15 Deux meneurs de la police clandestine privée du Doric Club (John Shay et Thomas Walter Jones) seront promus sur simple paraphe à sa garde personnelle en novembre 1837 dans la brigade des « Dragons » emplumés. L’opposition de Colborne à la politique de conciliation, connue dès février 1836 au moment de son dernier discours du Trône, est le principal motif de son rappel en octobre 1839 (Watt, 1997, 85-86).

16 « […] the distinguished services, civil and military, which His Excellency has rendered to our common Country, and more especially to ourselves, during the last six or eight eventful months ». (KMH, s.d.). Dans l’esprit de McGill, « our common Country », naturellement, c’est le Royaume-Uni.

17 Lefebvre, 1970, 155, n. 128 et Deschamps, 2015, 232 (traduction légèrement modifiée).
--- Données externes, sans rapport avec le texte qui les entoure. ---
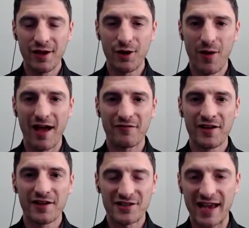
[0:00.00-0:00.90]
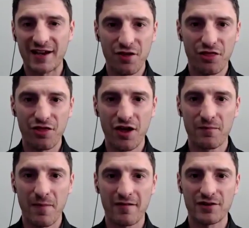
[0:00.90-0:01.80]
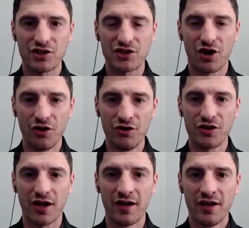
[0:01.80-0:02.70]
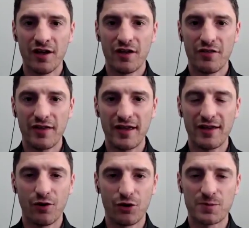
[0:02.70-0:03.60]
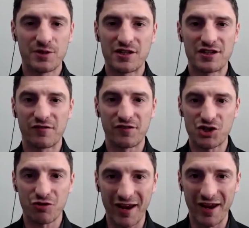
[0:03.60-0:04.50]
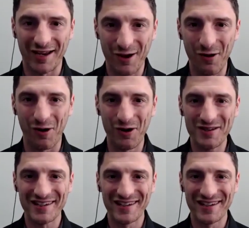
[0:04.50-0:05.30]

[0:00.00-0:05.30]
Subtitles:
who have 2nd and 3rd marriages under the auspices of a Sharia court,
Illustration du nationalisme exacerbé des torys, le dernier rapport signé McGill-Scott de décembre 1838 est encore plus cinglant à l’endroit de la nationalité canadienne vis-à-vis de laquelle les autorités impériales sont placées devant « la nécessité d’adopter des mesures vigoureuses et promptes afin de détruire une nationalité nuisible dans son caractère et ruineuse pour les intérêts britanniques de cette province » (« the necessity of adopting prompt and vigorous measures, for destroying a nationality baneful in its character and ruinous to British interests in this Province »). Voir Deschamps, 2015, 78 et KMH.

18 Il faut dire, à leur décharge, que leur représentation virtuelle à Westminster, assurée de longue date par l’existence d’une cinquantaine de « bourgs pourris », avait été compromise en vertu du Reform Bill de 1832 par la permutation de ces sièges au profit de la députation irlandaise et d’un cens électoral élargi.
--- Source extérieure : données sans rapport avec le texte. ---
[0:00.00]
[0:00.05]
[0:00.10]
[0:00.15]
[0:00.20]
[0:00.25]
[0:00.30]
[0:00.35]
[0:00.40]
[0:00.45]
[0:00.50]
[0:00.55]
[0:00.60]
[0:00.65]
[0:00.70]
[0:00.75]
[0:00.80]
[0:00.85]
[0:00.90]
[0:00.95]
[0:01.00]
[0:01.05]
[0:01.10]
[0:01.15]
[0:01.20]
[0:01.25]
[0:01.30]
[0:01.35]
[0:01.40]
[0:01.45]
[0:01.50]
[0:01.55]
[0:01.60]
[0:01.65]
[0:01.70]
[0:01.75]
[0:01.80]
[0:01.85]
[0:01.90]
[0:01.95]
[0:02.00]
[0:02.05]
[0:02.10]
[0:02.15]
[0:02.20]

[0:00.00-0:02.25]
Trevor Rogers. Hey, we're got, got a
19 Il serait souhaitable lors d’une éventuelle réédition d’insérer à la fin une bibliographie, ainsi qu’un index analytique comme c’est la norme dans ce genre d’ouvrage.

20 Un grand absent dans l’armurerie intellectuelle de Chevrier : Louis-Georges Harvey (2012). Inexplorée dans Chevrier, la référence au processus de ratification ayant mené à la création des institutions fédérales aux États-Unis (1787) est indispensable pour comprendre la différence canadienne. Voir sur ce point Philippe Raynaud (2009, 141-208), Paul Gilje (2017, 144) et Jack Rakove (2015, 103-117).